The Kiss That Took A Trip Unveils 30 in 20: The Collection

For sheer ambition alone, you’ve simply got to give it up to your man The Kiss That Took A Trip, AKA M.D. Trello. Dude’s put together a double album spanning 30 songs. When’s the last time you heard that? Never? And, so much for this 12-cut stuff, or today’s equivalent of eight or nine tracks being called an album.

Moreover, Kiss really knows what he’s doing. That is, when he’s on the boards, dropping the tracks, hitting the vocal booth, or even getting going with the pen and pad for his songwriting material. The production is smooth, well-thought out, and sincere in the numerous directions and trajectories in which the artist takes the listener.

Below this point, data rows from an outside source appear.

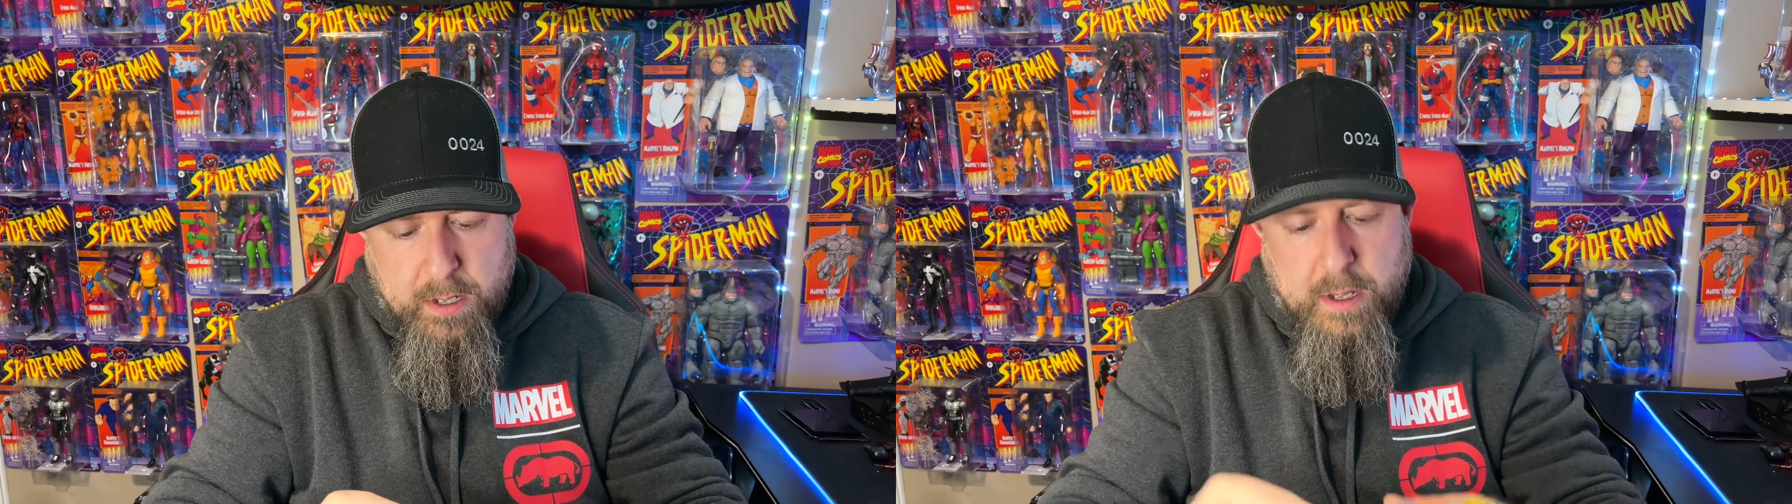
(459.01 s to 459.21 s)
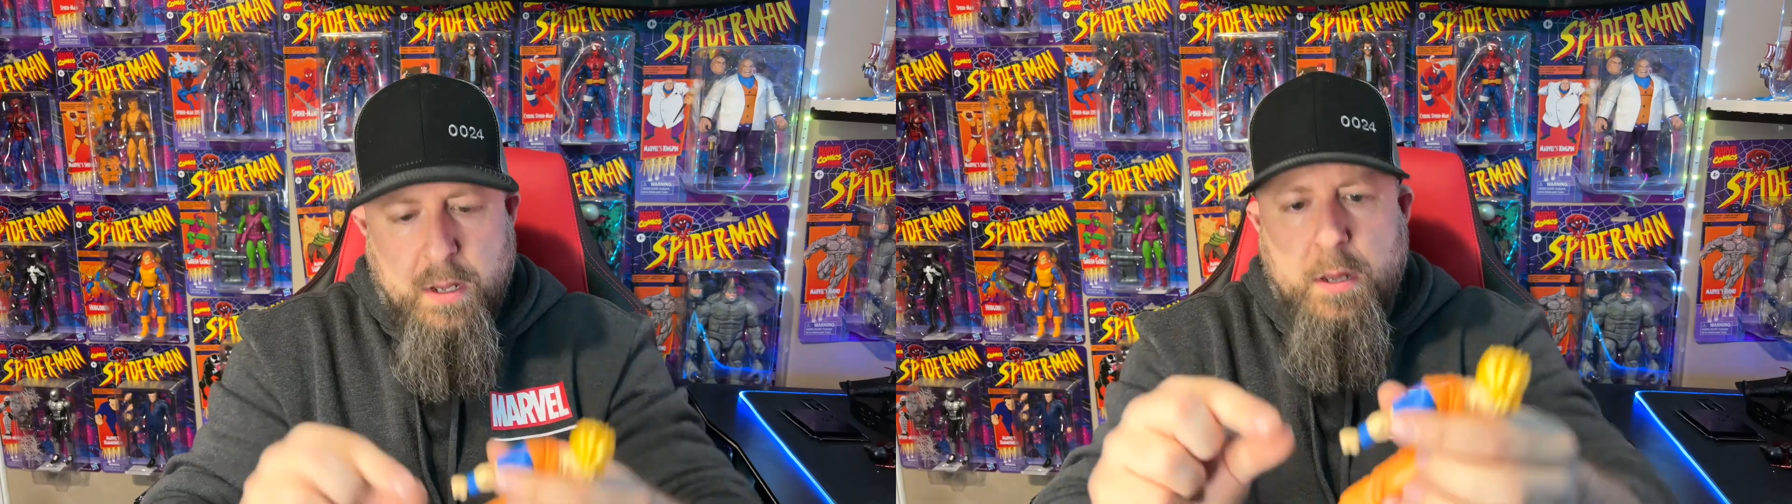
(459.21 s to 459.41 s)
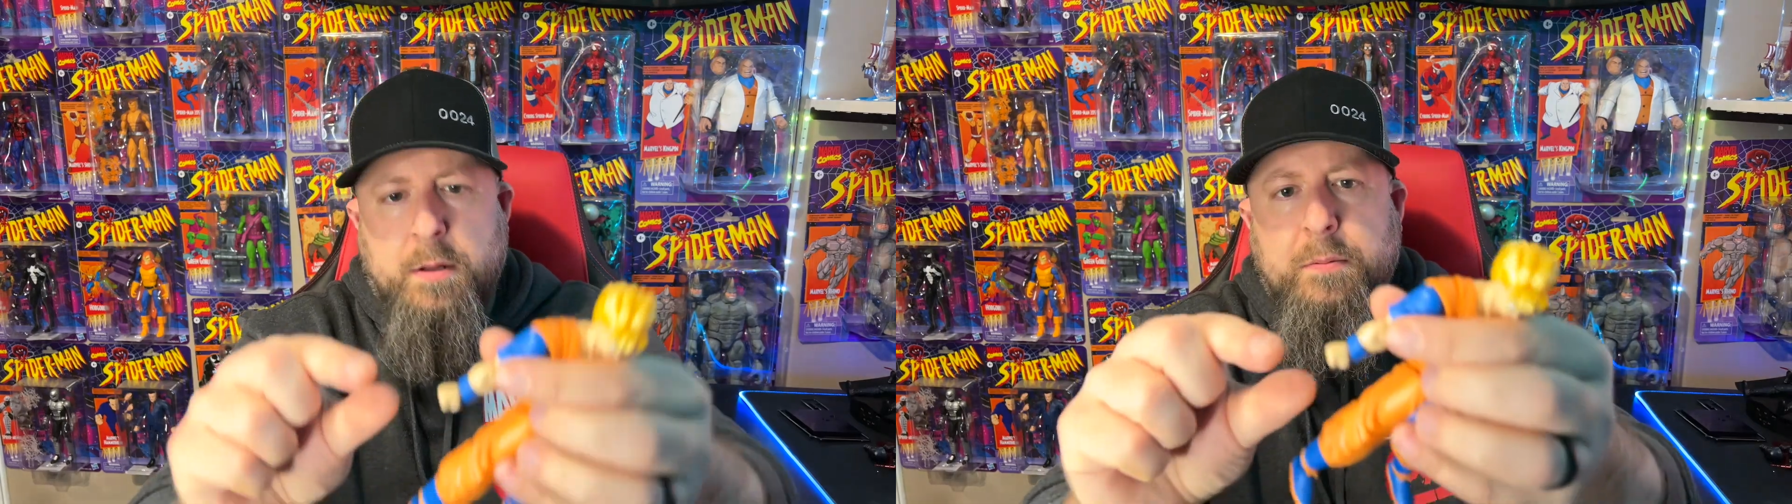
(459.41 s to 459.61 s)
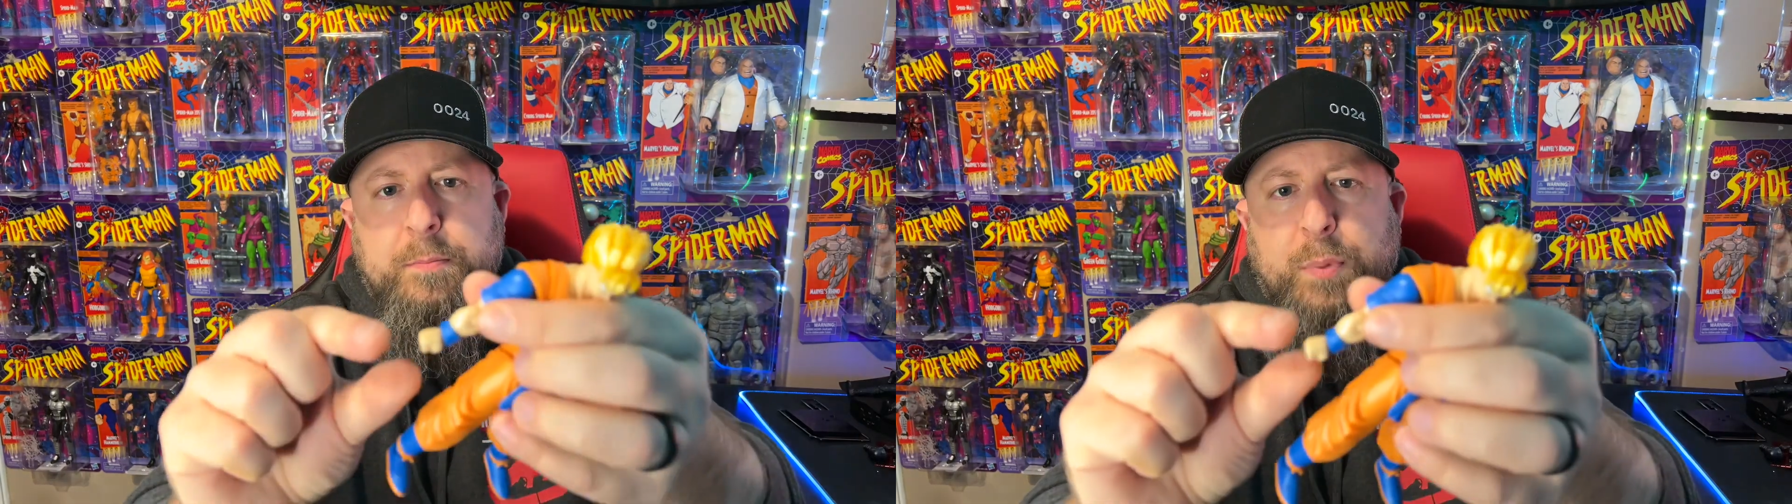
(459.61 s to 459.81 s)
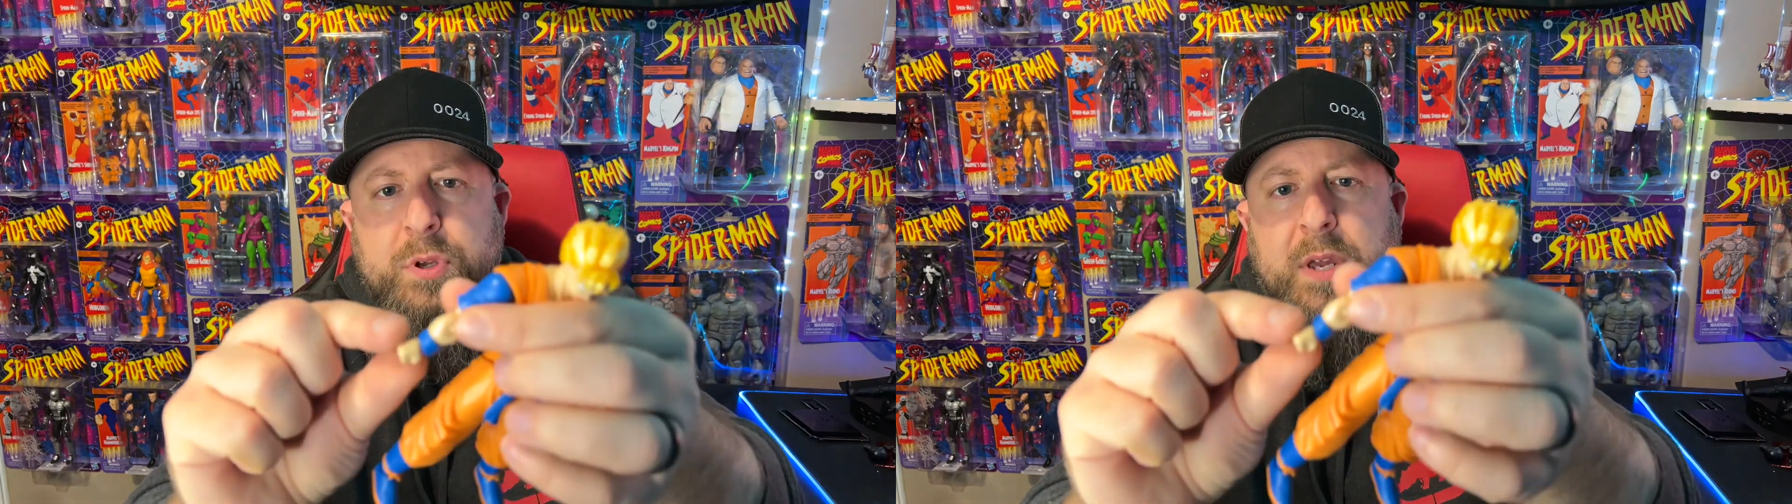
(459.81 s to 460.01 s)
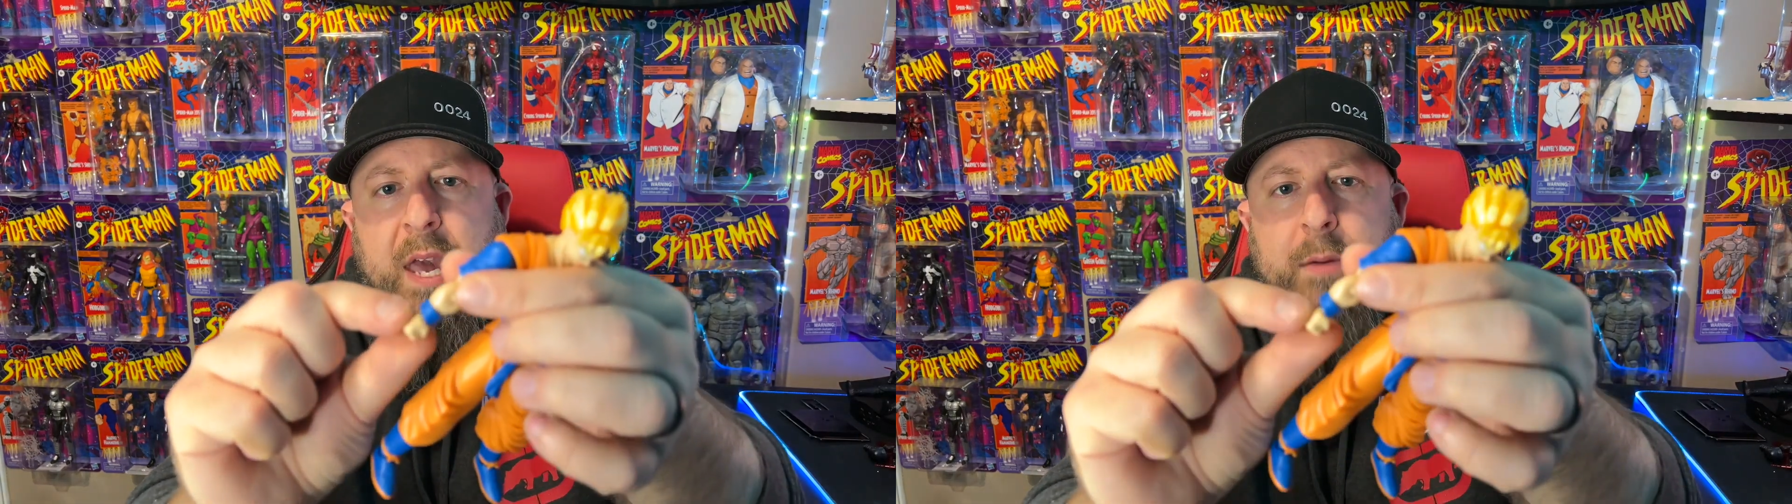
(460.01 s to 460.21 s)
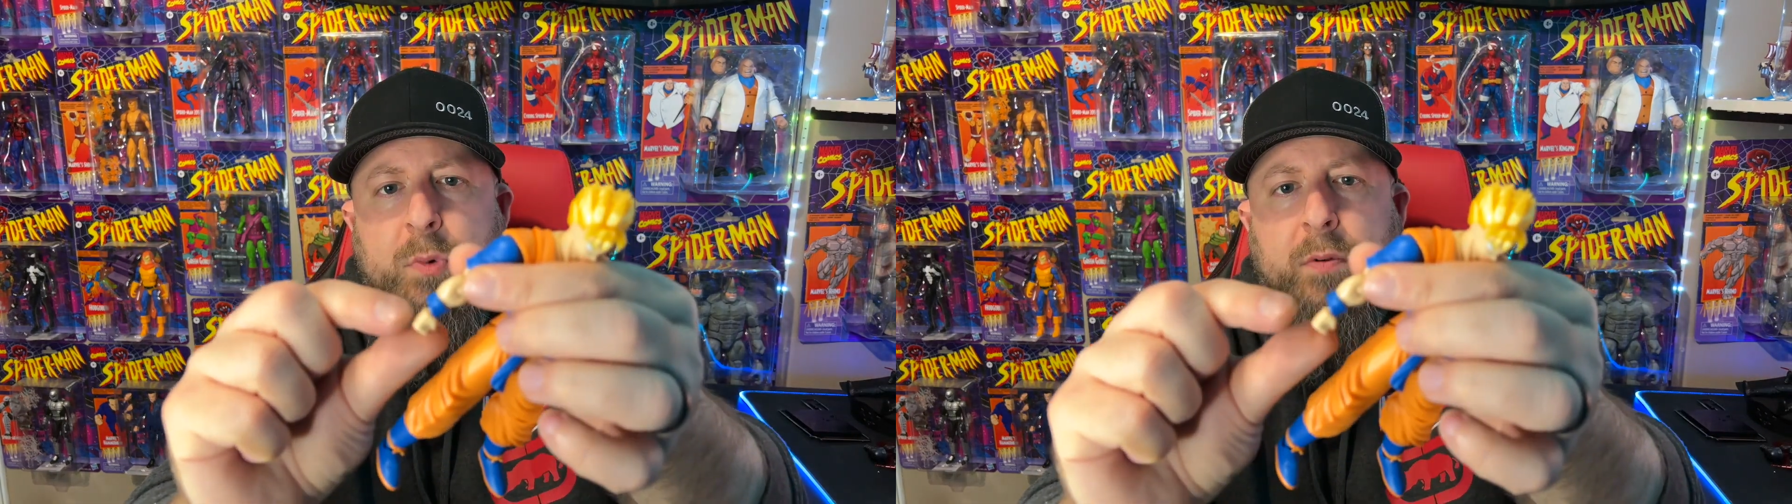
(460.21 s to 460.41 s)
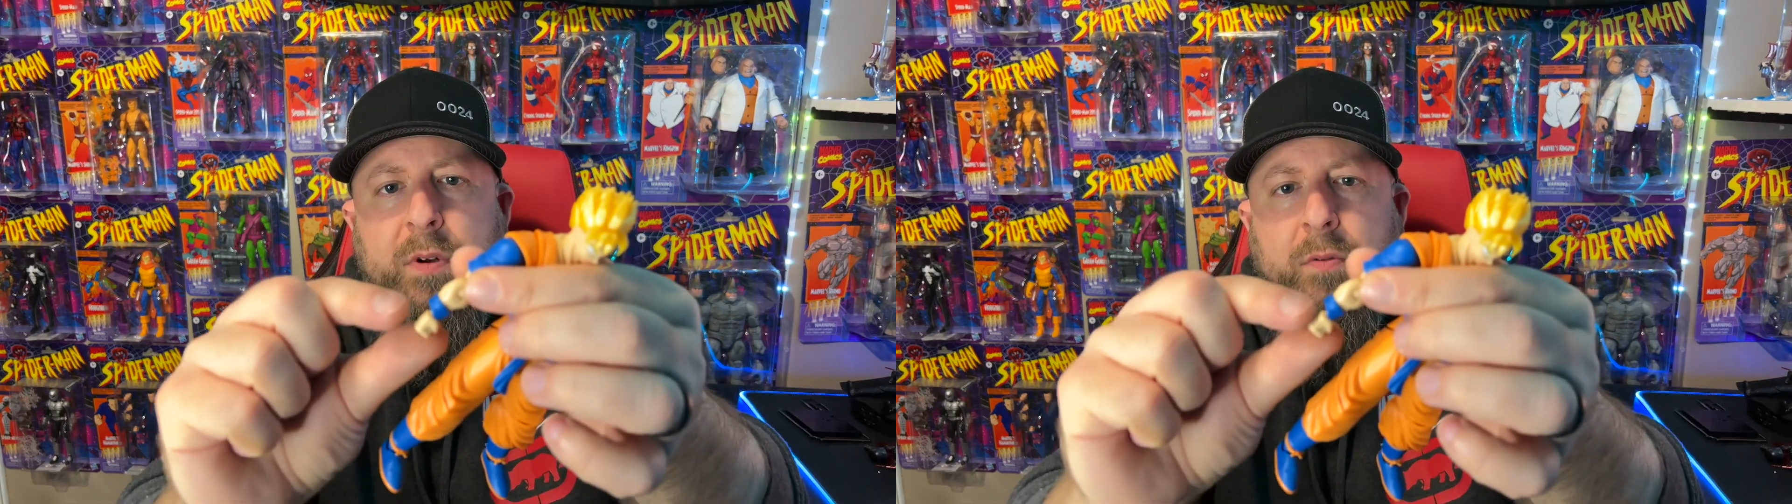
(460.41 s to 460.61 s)
But you can
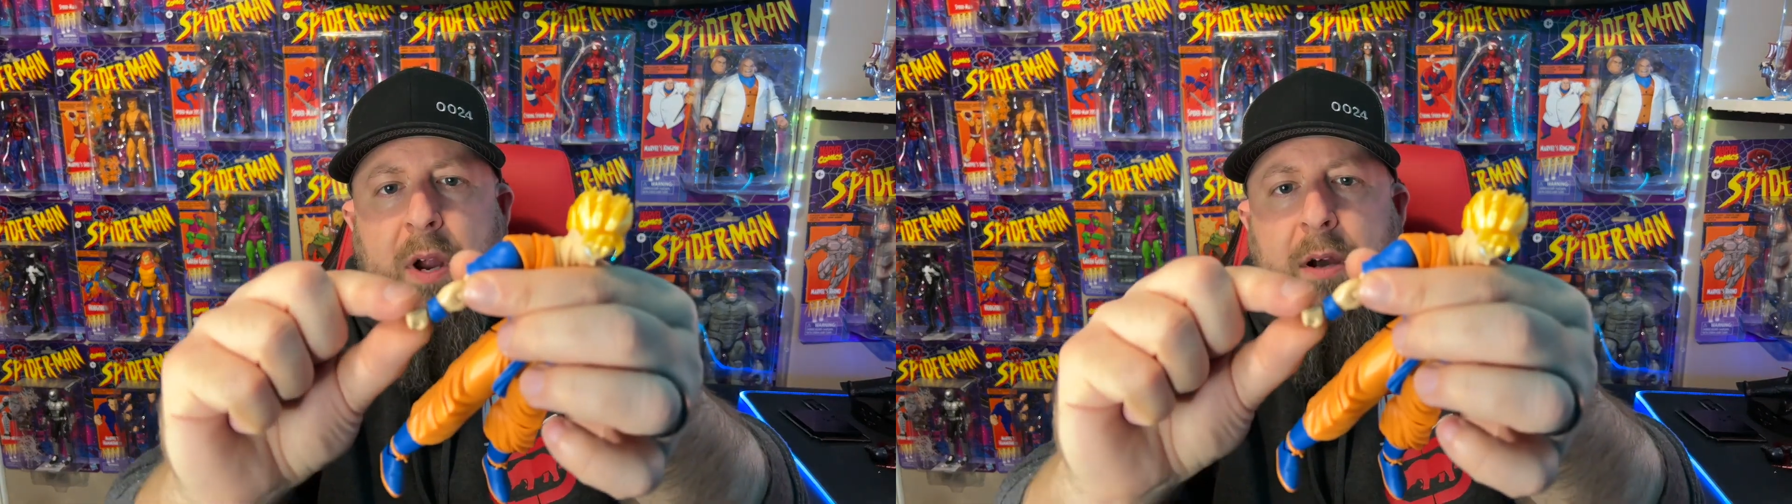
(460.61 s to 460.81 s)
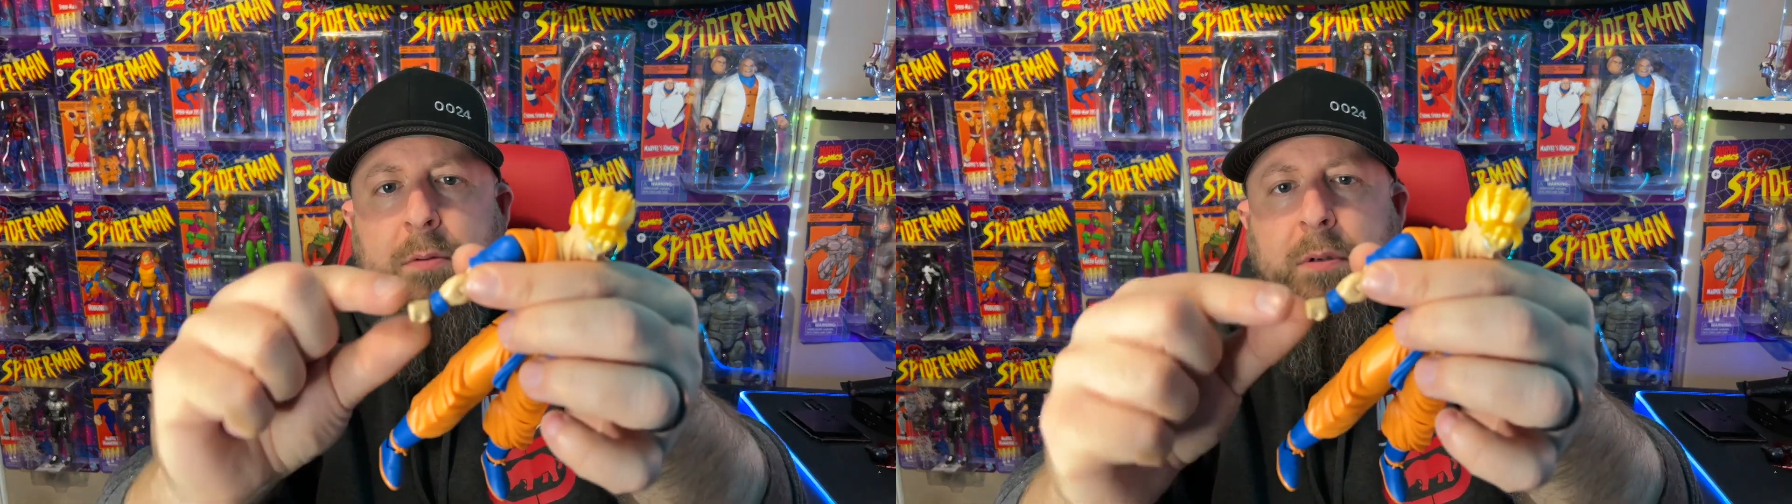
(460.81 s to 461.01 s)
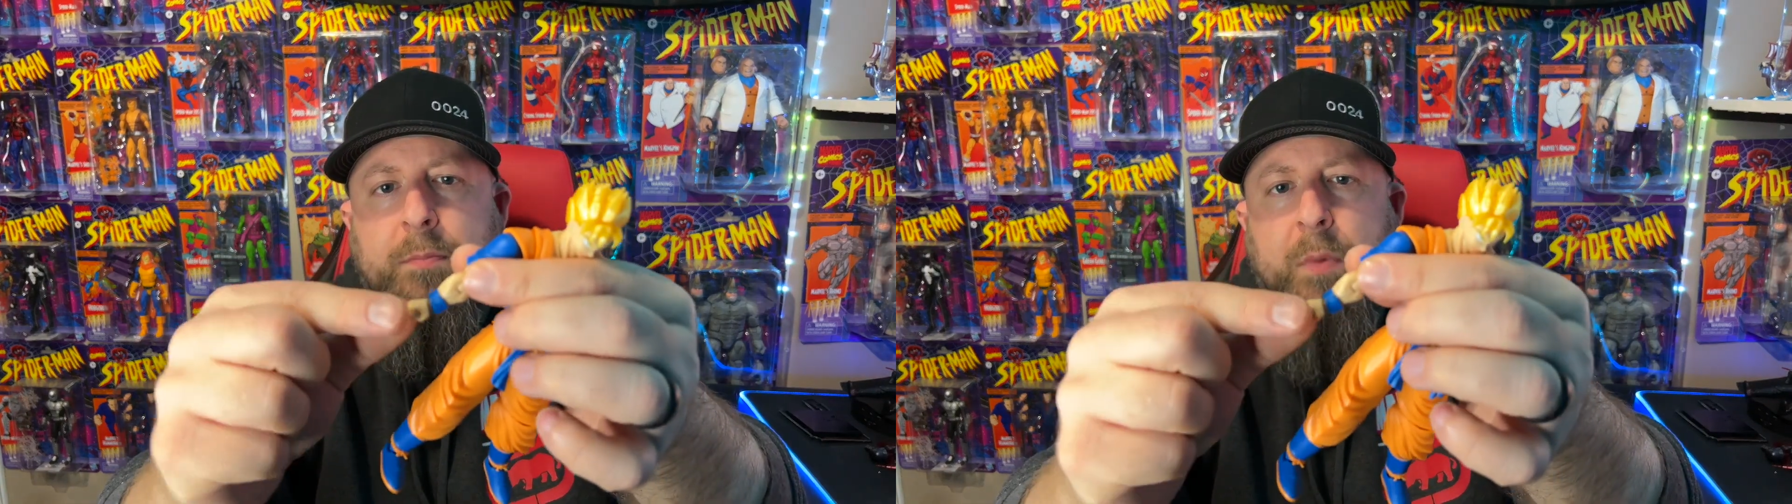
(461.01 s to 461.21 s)
move it around.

Plus, when that’s at the beginning of the first of the two albums, it’s definitely headed the right way. “Skull and Crossbones”, for example, is largely bereft of peccadilloes. The bass line is something to move to—as in, time and time again. Plus the cut clocks in at an easy, breezy pace, rides a winner of a piano on the second verse, and achieves that rare, and most notable of feats—it manages to be beating on its own with just the drums and the bass.

Vocally, Kiss sticks to his strengths on this outing. He’s got a heavy, deep-sounding voice that is deceptively nimble in its inflections, particularly for higher notes, and is good to listen to. He doesn’t necessarily sing so much as he chants, making the most of the vocal effects. But to his credit, Kiss has an undeniable proclivity for coming up with winning melodies, the type that make hearing his tunes as natural, and easygoing, as riding a bike.

The fact that the artist is able to come up with delightful melodies consistently throughout the numerous songs definitely avails him. Check the keyboard work on “Mimosa” for a good dose of this quality. It springs up out of nowhere, chiming in and making the tune smile in places where it likely wouldn’t have, otherwise. Such instrumentation is far from a fluke. It’s one of the hallmarks of the collection, frankly, and something that makes this album a keeper.